Problem description => The string "Transcript" appears in some lines of the entries that follow; copy each such line.

Recorded data below:

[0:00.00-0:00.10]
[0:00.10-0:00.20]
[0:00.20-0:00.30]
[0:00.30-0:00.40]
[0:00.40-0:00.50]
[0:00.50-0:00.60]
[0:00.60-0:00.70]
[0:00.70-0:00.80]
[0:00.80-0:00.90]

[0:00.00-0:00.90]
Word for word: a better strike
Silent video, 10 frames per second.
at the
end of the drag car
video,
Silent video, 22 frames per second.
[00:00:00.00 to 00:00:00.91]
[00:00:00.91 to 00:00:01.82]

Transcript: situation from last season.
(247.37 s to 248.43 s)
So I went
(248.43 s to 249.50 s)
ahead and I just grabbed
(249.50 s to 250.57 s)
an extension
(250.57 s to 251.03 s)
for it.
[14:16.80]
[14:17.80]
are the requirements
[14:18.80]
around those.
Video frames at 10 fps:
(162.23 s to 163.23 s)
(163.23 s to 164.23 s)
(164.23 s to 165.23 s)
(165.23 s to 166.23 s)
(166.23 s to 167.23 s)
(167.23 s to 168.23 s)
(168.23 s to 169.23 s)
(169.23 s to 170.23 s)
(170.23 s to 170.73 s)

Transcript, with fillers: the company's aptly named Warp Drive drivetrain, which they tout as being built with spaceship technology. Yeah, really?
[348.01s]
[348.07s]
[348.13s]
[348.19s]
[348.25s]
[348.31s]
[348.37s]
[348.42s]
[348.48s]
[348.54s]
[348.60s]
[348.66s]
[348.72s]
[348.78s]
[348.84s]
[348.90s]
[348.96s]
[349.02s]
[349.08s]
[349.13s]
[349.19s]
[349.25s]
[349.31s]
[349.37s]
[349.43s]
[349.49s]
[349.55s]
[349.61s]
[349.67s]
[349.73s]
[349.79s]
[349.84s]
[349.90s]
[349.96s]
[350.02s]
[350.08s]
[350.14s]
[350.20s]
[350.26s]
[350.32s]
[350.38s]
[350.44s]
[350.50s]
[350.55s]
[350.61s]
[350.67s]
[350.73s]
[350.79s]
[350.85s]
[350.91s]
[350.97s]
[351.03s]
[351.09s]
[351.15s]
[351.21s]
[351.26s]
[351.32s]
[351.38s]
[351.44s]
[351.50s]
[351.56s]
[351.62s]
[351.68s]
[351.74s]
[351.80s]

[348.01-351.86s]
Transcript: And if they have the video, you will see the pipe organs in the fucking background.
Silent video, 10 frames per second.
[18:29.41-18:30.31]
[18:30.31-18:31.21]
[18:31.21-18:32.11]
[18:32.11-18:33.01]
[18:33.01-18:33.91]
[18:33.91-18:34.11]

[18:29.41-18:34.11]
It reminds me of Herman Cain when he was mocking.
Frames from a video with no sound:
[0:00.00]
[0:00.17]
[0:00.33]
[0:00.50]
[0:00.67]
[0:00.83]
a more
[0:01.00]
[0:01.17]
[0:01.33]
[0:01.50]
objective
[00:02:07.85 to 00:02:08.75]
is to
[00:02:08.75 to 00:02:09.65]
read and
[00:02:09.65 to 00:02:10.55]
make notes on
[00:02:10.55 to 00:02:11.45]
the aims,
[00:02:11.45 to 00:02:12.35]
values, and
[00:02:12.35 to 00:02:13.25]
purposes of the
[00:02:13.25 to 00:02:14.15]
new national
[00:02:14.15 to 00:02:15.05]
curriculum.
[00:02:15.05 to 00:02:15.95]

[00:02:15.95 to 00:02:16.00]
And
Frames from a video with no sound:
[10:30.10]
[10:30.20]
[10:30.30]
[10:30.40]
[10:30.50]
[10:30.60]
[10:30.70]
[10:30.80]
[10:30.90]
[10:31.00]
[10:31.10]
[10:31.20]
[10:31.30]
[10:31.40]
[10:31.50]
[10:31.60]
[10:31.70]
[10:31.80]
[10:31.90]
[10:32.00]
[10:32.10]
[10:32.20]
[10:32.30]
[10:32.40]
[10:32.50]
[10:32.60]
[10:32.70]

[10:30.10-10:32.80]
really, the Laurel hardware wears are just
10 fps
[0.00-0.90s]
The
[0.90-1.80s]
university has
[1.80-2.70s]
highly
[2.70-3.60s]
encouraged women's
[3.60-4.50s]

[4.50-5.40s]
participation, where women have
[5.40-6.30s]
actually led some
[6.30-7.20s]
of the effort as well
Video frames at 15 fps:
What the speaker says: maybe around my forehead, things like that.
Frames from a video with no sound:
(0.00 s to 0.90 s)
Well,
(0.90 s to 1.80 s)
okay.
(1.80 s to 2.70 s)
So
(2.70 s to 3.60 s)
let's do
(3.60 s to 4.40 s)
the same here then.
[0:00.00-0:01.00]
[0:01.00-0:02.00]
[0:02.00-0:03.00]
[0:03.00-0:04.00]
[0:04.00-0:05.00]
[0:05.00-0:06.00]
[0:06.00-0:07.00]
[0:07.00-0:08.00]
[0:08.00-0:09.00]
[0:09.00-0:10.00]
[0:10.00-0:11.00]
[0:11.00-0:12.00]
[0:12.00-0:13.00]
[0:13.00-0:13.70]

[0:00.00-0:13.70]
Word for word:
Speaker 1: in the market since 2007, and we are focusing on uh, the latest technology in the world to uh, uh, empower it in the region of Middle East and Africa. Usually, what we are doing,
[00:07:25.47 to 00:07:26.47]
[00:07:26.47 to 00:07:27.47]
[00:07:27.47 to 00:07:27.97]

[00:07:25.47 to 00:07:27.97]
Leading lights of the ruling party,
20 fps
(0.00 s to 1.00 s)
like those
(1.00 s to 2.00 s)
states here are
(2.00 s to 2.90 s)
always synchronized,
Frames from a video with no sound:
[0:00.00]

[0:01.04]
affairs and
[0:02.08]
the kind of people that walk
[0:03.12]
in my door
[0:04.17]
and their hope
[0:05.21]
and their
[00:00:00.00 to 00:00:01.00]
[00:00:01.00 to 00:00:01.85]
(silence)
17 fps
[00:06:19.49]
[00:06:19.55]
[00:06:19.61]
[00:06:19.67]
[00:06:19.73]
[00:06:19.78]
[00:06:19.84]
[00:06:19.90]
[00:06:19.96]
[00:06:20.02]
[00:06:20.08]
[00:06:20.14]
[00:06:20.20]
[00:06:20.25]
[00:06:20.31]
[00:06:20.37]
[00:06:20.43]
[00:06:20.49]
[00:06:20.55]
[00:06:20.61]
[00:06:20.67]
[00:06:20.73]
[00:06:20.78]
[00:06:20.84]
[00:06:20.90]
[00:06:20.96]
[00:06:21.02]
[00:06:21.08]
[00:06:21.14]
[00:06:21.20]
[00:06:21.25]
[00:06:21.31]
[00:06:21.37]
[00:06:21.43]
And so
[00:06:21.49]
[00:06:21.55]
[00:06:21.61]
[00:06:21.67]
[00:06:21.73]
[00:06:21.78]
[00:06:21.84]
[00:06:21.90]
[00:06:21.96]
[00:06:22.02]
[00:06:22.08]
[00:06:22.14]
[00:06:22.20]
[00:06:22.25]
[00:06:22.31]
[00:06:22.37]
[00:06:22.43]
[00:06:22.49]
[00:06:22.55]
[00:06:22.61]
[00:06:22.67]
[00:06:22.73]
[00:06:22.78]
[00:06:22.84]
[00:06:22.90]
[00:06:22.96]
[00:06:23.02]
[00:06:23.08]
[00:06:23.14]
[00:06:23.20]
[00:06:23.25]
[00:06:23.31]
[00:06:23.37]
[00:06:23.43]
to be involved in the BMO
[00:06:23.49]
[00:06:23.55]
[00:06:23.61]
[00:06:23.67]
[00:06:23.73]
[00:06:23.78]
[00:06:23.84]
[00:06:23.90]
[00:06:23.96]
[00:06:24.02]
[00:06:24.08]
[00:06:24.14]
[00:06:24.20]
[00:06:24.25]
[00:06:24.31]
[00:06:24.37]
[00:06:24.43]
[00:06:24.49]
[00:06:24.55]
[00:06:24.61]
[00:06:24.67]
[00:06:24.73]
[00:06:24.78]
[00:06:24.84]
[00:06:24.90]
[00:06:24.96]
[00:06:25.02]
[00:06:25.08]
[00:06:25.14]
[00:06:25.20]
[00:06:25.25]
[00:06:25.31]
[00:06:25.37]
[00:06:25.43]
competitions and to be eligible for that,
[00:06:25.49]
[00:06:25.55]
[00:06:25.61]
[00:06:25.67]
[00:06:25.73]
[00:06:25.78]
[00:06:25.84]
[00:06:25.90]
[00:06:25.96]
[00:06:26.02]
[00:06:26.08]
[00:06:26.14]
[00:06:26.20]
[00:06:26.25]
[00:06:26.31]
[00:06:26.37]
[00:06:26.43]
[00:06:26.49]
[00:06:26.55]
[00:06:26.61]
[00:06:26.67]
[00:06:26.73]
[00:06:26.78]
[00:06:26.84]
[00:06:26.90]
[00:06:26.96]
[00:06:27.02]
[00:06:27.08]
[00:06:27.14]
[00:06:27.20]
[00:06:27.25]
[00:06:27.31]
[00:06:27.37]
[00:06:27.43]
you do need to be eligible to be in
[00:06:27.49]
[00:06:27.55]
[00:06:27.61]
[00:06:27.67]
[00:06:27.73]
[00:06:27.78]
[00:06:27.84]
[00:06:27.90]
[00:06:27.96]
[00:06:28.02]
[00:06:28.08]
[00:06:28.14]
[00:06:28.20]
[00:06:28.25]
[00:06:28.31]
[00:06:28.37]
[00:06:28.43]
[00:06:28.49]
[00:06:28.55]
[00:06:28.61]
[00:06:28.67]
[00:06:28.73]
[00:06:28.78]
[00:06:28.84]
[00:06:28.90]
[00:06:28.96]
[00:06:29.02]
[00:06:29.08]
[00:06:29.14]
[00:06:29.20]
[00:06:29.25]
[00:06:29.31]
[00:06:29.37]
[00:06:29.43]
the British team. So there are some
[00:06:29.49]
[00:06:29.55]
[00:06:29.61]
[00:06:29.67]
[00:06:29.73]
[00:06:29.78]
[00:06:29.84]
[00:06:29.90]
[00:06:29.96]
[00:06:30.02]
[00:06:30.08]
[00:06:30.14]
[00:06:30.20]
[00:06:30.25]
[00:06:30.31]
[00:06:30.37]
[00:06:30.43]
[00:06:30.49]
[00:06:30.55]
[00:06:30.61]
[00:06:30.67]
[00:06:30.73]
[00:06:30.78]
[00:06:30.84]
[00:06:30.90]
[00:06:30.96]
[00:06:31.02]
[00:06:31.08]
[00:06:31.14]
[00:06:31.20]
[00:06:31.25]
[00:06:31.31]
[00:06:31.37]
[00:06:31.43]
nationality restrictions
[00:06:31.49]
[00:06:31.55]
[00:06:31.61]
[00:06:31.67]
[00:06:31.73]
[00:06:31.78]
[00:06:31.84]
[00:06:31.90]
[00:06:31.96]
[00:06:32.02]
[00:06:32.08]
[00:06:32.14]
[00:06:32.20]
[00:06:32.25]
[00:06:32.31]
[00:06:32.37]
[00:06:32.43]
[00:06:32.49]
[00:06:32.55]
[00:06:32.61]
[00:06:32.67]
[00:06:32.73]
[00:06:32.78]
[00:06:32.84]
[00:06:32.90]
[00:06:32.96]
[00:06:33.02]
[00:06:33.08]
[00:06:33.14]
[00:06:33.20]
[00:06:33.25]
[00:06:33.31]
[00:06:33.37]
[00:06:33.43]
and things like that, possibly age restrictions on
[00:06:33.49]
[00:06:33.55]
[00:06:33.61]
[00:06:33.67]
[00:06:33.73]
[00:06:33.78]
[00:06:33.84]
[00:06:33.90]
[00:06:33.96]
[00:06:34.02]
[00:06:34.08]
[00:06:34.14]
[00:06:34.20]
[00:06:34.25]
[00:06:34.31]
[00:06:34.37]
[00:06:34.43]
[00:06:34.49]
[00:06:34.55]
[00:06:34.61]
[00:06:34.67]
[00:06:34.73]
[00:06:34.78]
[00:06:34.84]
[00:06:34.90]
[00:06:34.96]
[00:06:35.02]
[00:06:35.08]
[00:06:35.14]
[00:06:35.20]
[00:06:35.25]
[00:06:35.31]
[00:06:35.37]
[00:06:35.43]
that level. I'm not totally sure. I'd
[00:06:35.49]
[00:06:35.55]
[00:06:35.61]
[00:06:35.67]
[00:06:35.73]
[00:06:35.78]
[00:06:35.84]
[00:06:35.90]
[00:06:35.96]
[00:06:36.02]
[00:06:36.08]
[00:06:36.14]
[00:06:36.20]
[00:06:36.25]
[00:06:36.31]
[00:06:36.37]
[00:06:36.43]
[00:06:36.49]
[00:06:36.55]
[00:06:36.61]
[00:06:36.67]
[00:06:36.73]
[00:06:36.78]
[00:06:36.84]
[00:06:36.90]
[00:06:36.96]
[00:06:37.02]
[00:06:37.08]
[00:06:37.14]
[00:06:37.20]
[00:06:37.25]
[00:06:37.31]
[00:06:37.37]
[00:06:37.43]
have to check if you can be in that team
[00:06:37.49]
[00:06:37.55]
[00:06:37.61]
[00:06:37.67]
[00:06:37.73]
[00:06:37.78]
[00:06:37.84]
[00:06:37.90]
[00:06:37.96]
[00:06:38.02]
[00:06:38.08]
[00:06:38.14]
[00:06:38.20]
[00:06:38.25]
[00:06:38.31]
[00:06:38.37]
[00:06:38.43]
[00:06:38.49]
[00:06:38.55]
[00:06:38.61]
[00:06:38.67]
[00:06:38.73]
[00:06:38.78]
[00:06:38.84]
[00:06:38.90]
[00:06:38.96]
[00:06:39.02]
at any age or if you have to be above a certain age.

End of Recorded data.

Written answer =>
Transcript: situation from last season.
Transcript, with fillers: the company's aptly named Warp Drive drivetrain, which they tout as being built with spaceship technology. Yeah, really?
Transcript: And if they have the video, you will see the pipe organs in the fucking background.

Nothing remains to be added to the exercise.